Kilmore Church (in Ruins), Kilmore, Co. Tipperary
Co. Tipperary |
Ecclesiastical Sites
A ruined church sitting in the western quarter of a nearly circular earthen enclosure is unusual enough, but what gives this site in County Tipperary its particular character is the enclosure itself, which most passing walkers would probably not register as anything at all.
The bank that defines it has been worn down almost to a scarp in most places, its internal height barely reaching twenty centimetres in some stretches. Only on the upslope arc, running from the south-west around through the west to the north, does it survive with any real presence, rising to just under a metre on the exterior face. A partial fosse, the shallow ditch that once ran outside the bank, is still faintly traceable on that same upslope side. No original entrance can be identified.
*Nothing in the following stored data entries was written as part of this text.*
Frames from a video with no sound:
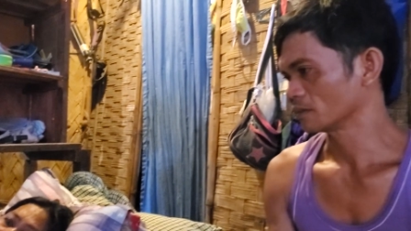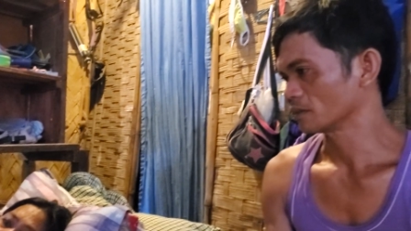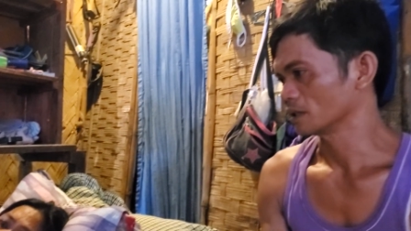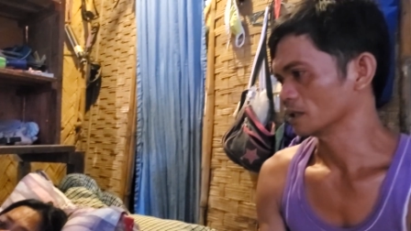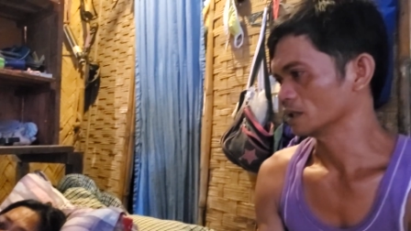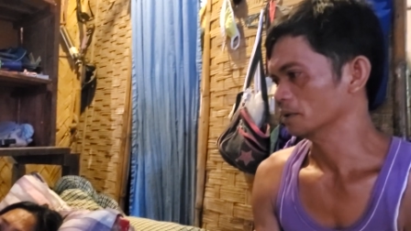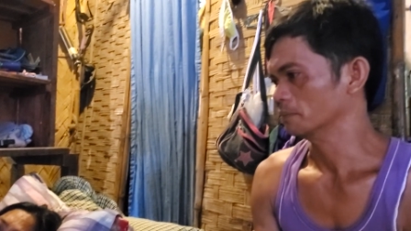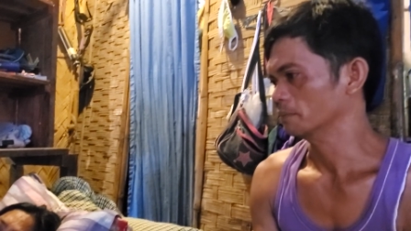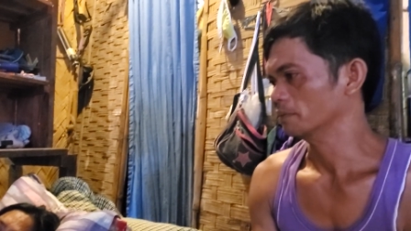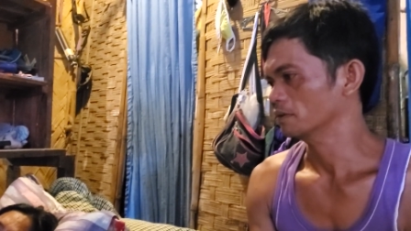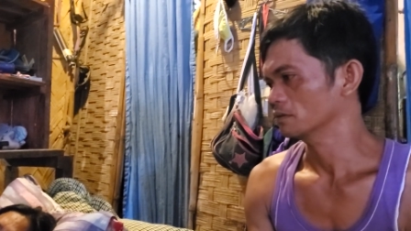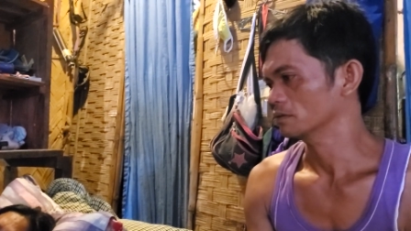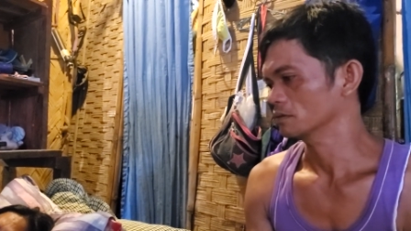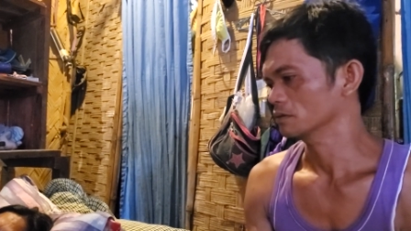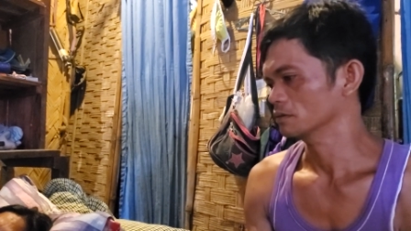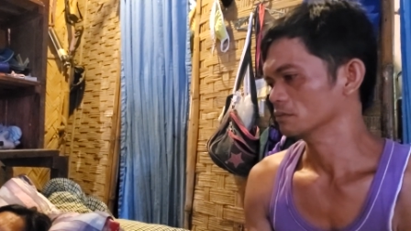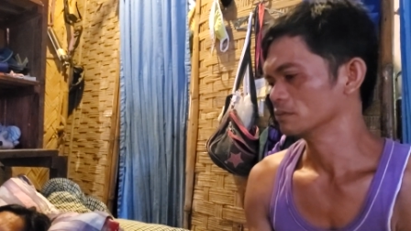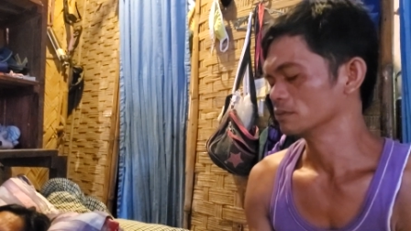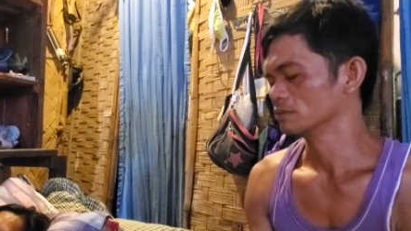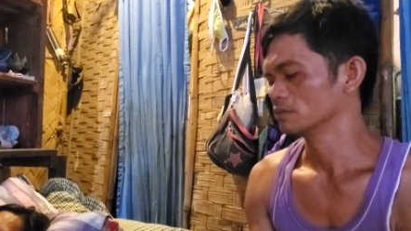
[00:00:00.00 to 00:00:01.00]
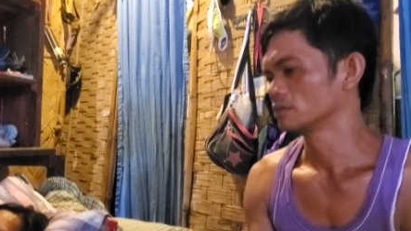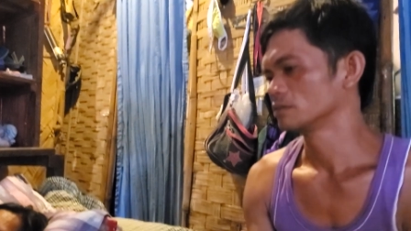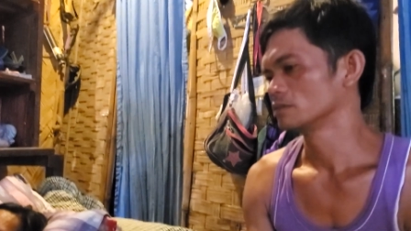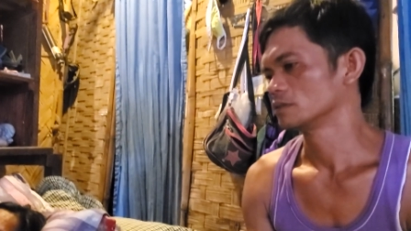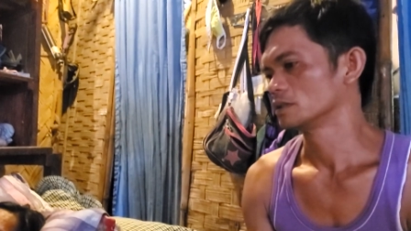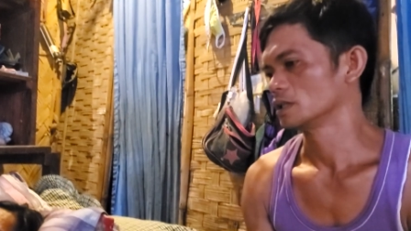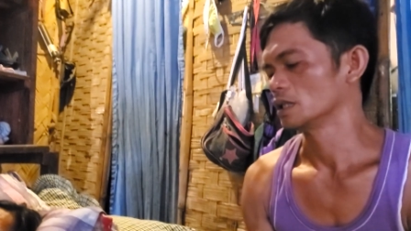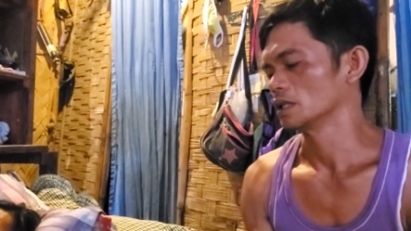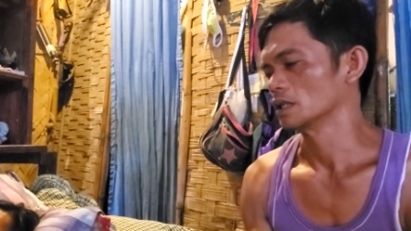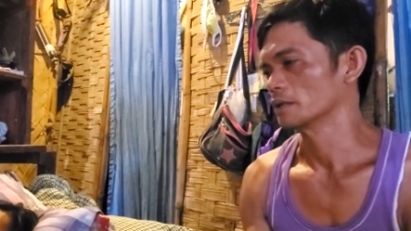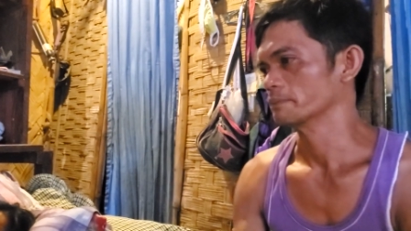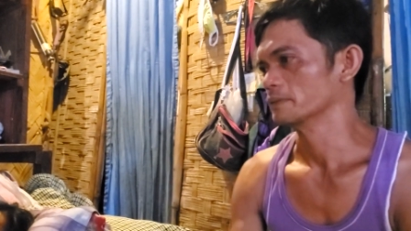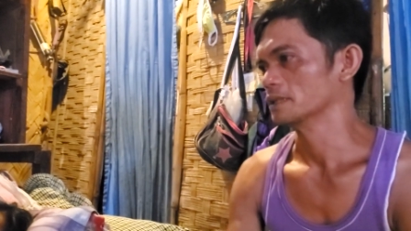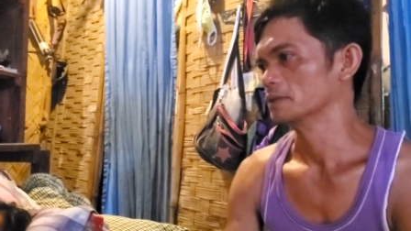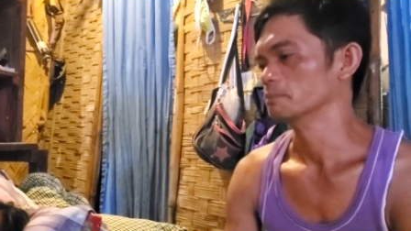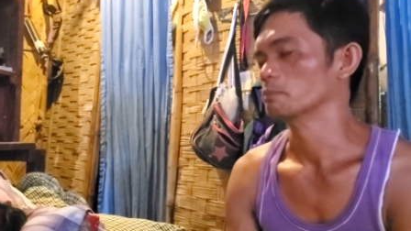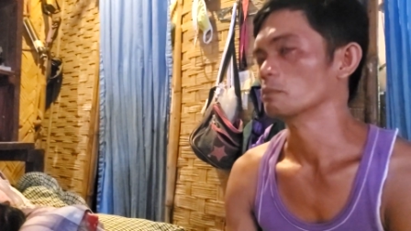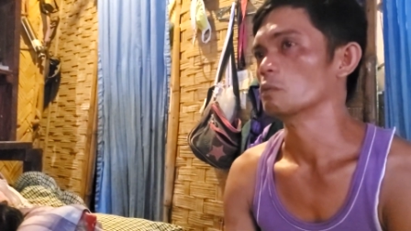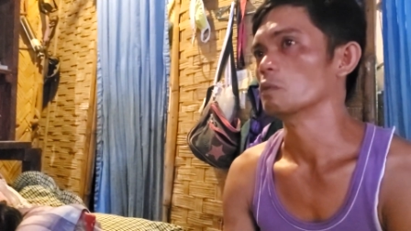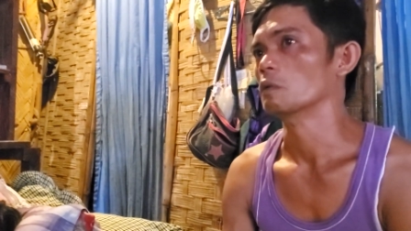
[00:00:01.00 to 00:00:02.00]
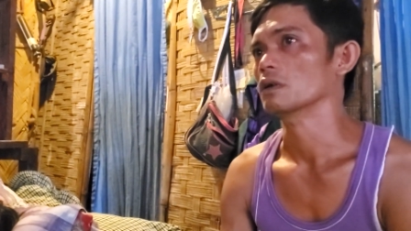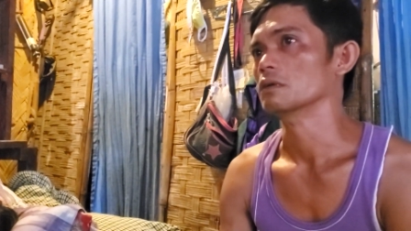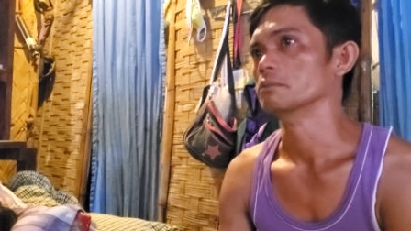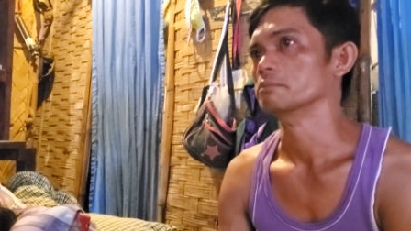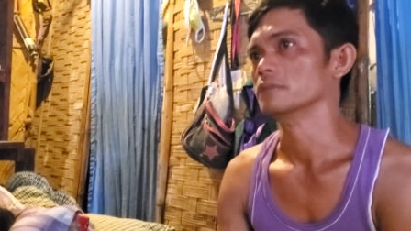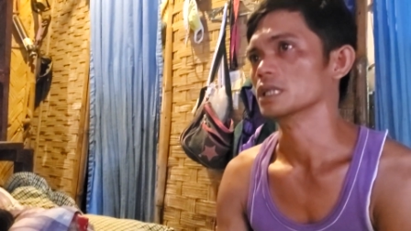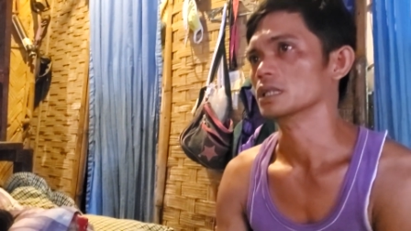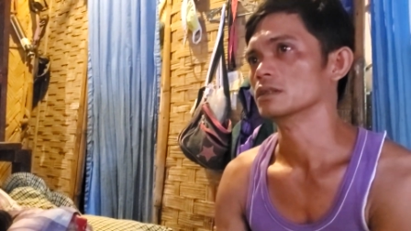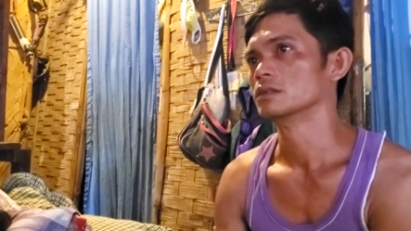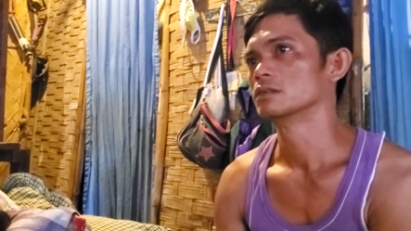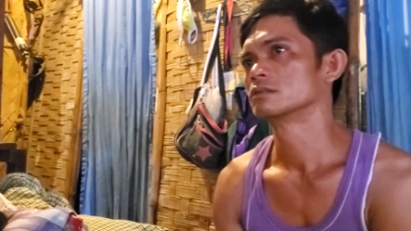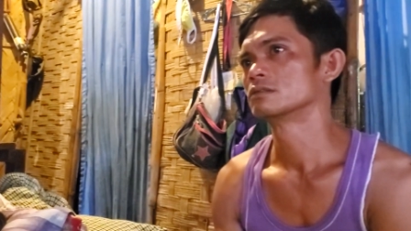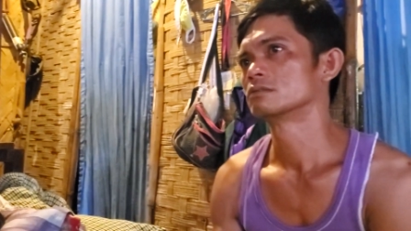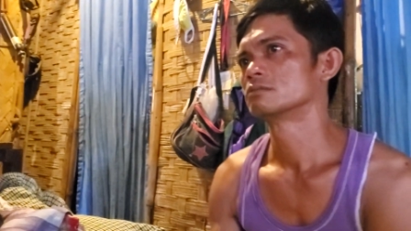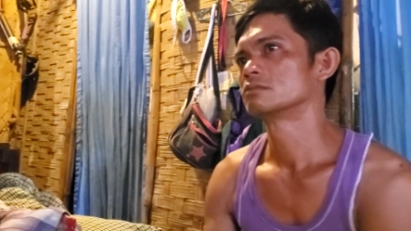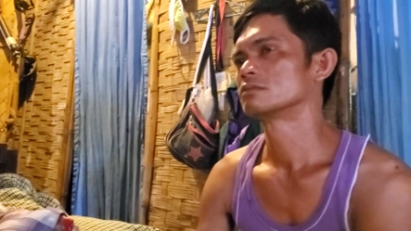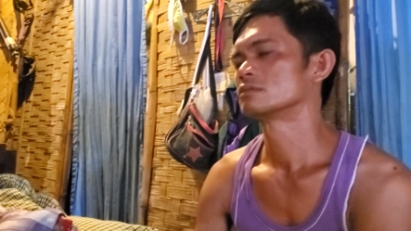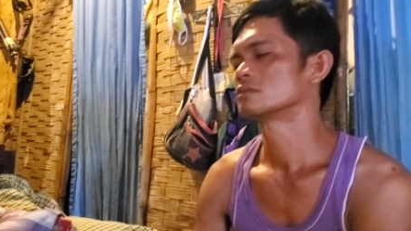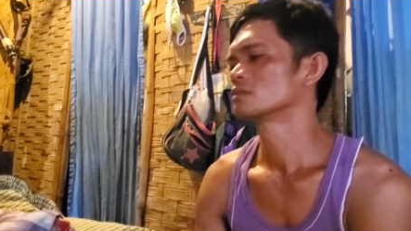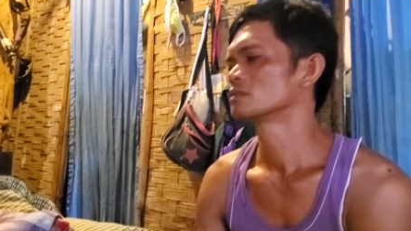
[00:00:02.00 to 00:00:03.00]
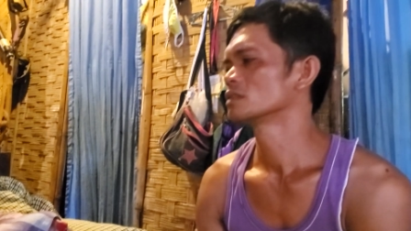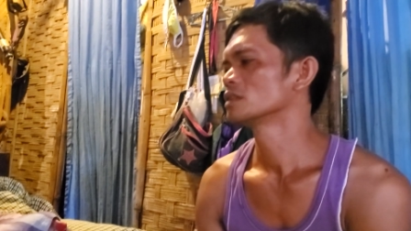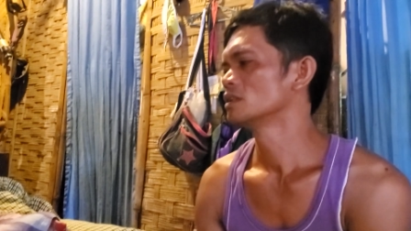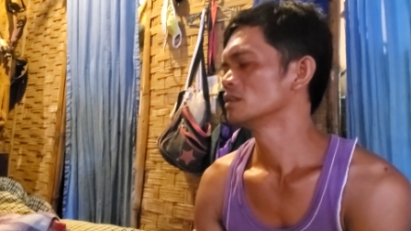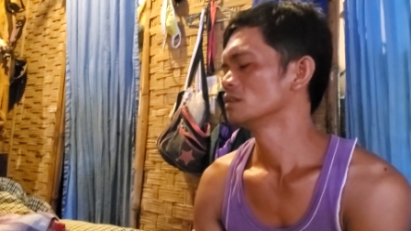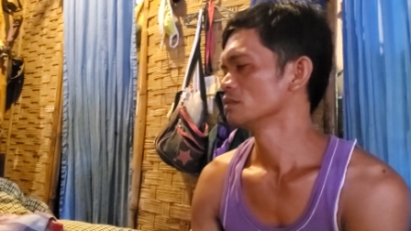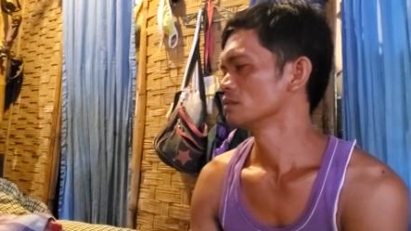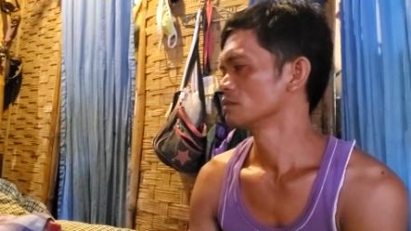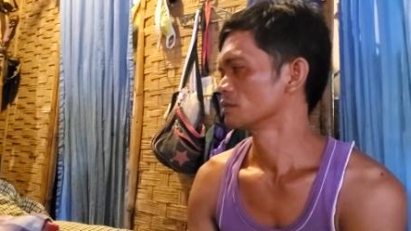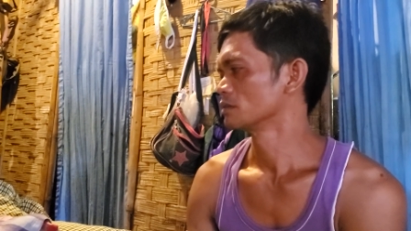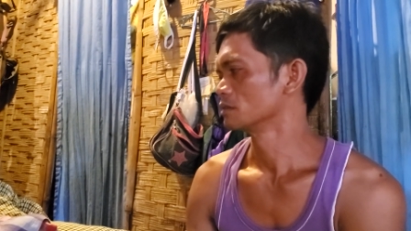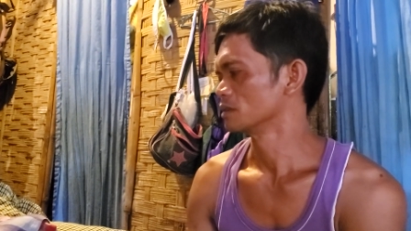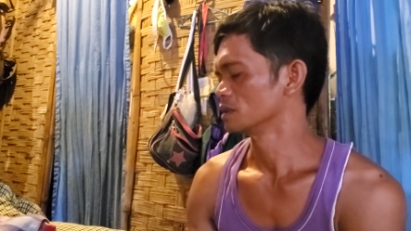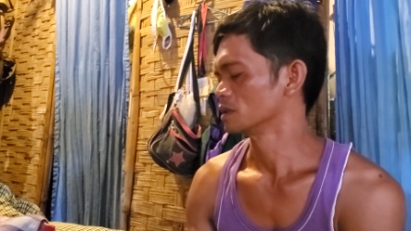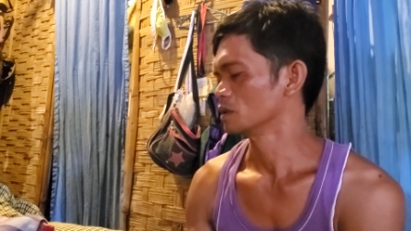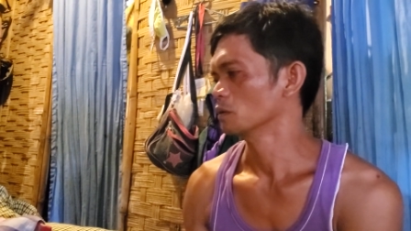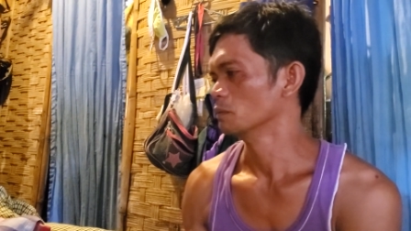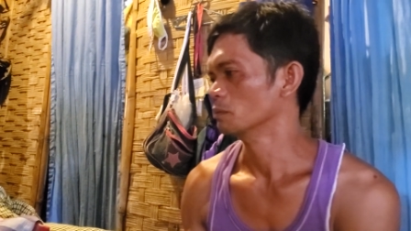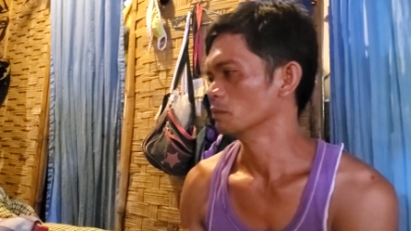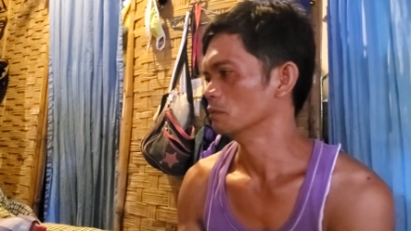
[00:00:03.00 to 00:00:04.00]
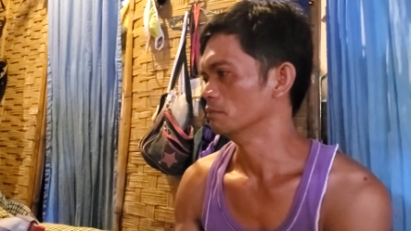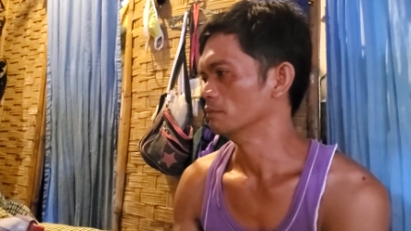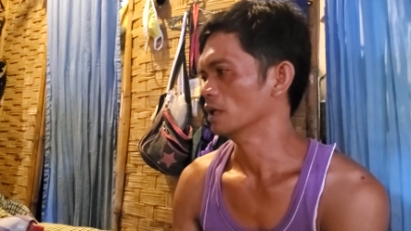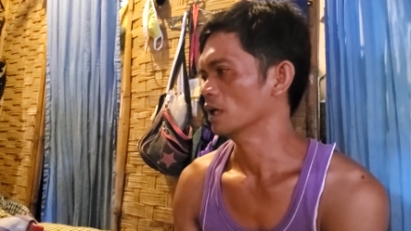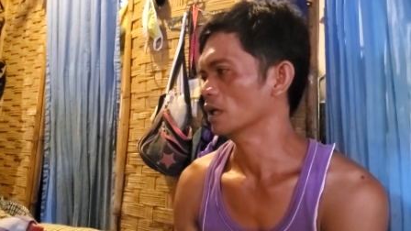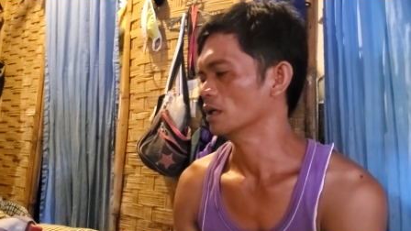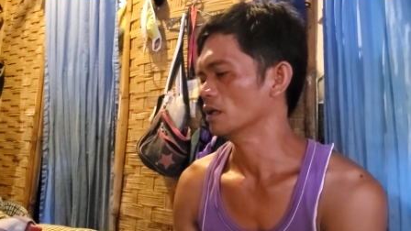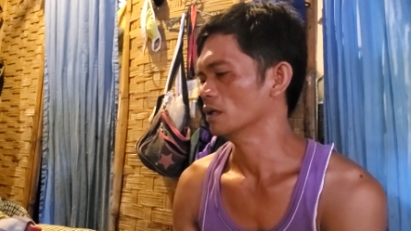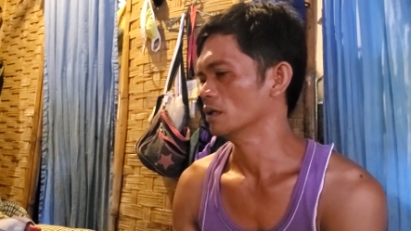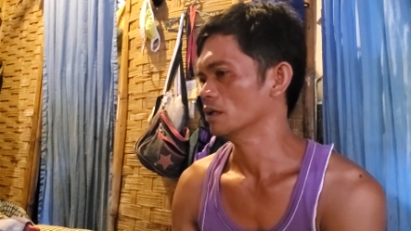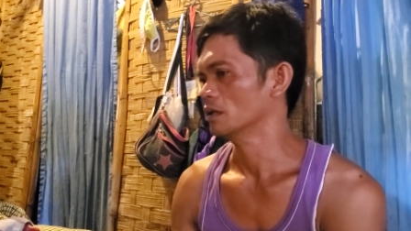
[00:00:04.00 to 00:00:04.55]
Kasi po, hirap din po kami. Hmm. Gusto ko po maka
The whole enclosure measures roughly 94 metres north to south and 88 metres on a north-east to south-west axis, making it a substantial space, even if the ground now gives little away.
According to the scholars Aubrey Gwynn and R. Neville Hadcock, whose survey of medieval religious houses in Ireland remains a standard reference, this was the site of a monastery recorded under the name Kill-mor-aradhthire. The first element of that name, "kill" or "cill", is the Irish word for a church or monastic cell, and its presence in placenames across Ireland generally signals an early ecclesiastical foundation. The modern townland name, Kilmore, preserves a version of the same root. A field boundary, already present when the first edition Ordnance Survey six-inch maps were produced in the nineteenth century, cuts across the enclosure on a south-west to north-east line, dividing a space that was once, in some form, unified. The church remains sit on gently sloping ground just below the crest of the hill, with open views to the south and east, the kind of position that early monastic communities often favoured for reasons that mixed the practical with the symbolic.